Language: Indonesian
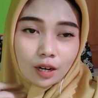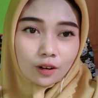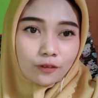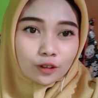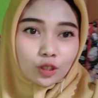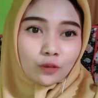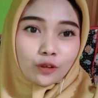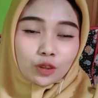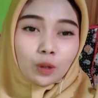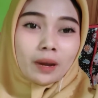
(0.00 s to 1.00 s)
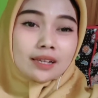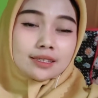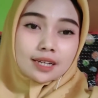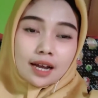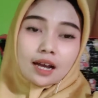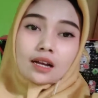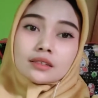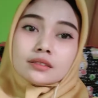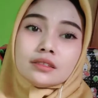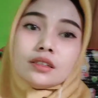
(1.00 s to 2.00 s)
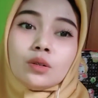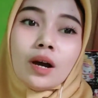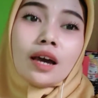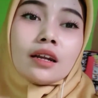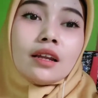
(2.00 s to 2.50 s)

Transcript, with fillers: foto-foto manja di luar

--*--

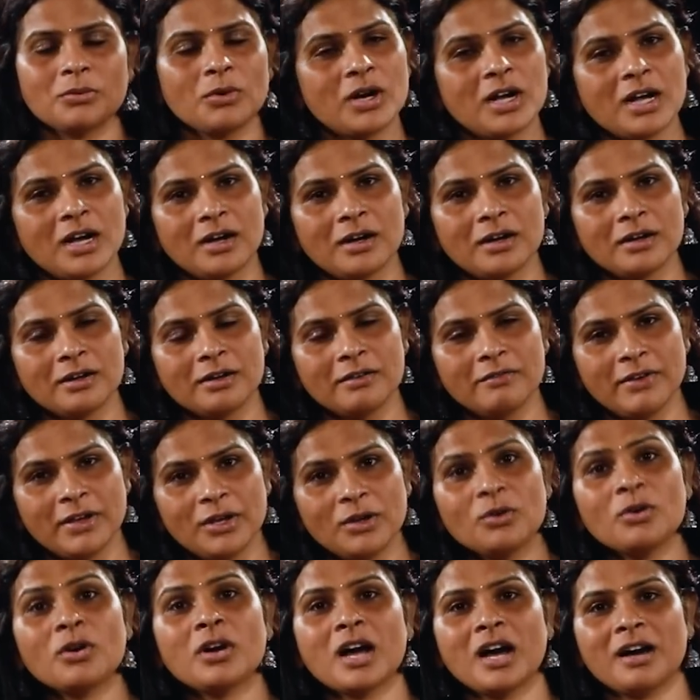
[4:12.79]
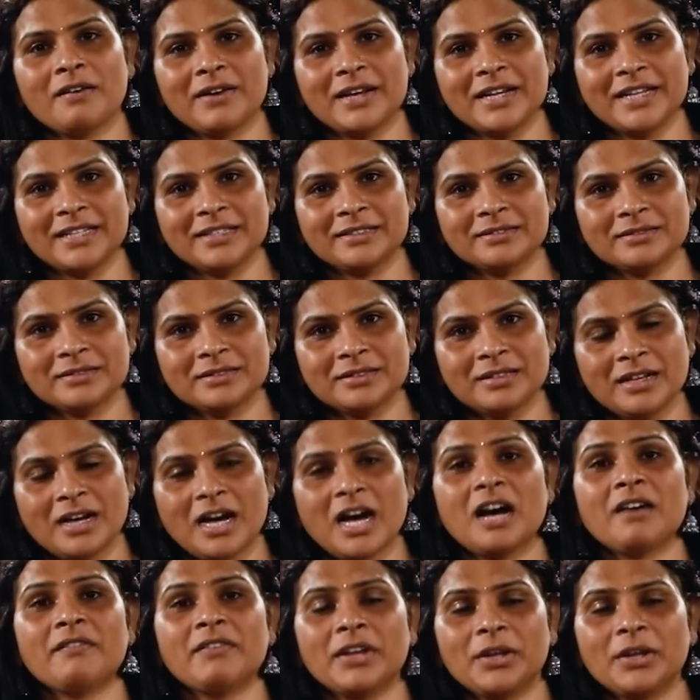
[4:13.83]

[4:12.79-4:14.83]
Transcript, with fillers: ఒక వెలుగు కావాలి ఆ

--*--

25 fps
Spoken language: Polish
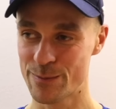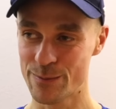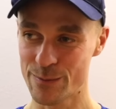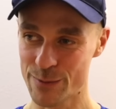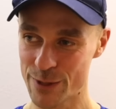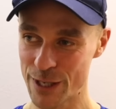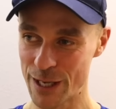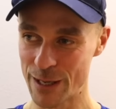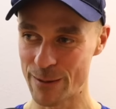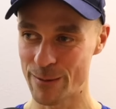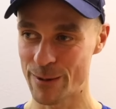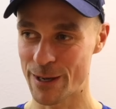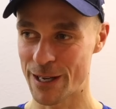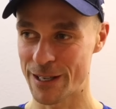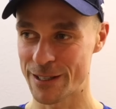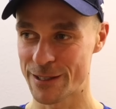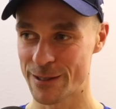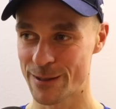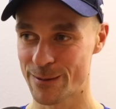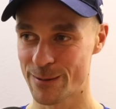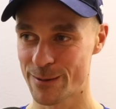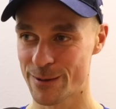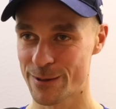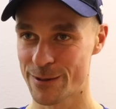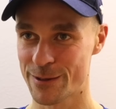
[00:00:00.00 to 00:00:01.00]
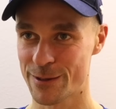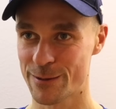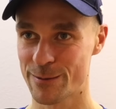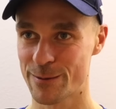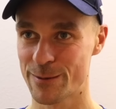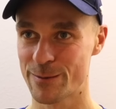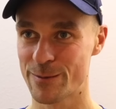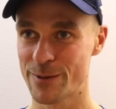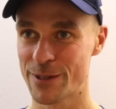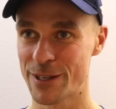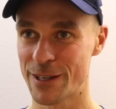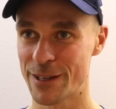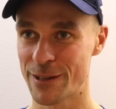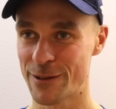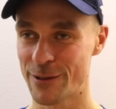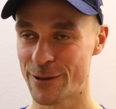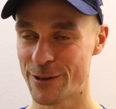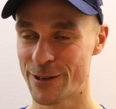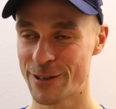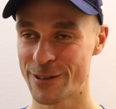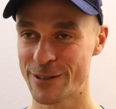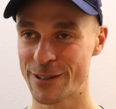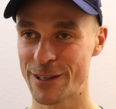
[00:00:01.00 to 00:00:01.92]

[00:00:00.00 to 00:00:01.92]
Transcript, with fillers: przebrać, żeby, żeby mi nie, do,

--*--

**Task instructions**
In your answer, include only the lines above starting at the line that holds "[00:00:01.00 to 00:00:01.92]" and ending at the line that holds "Transcript, with fillers: przebrać, żeby, żeby", copied exactly.

**Answer space**
[00:00:01.00 to 00:00:01.92]

[00:00:00.00 to 00:00:01.92]
Transcript, with fillers: przebrać, żeby, żeby mi nie, do,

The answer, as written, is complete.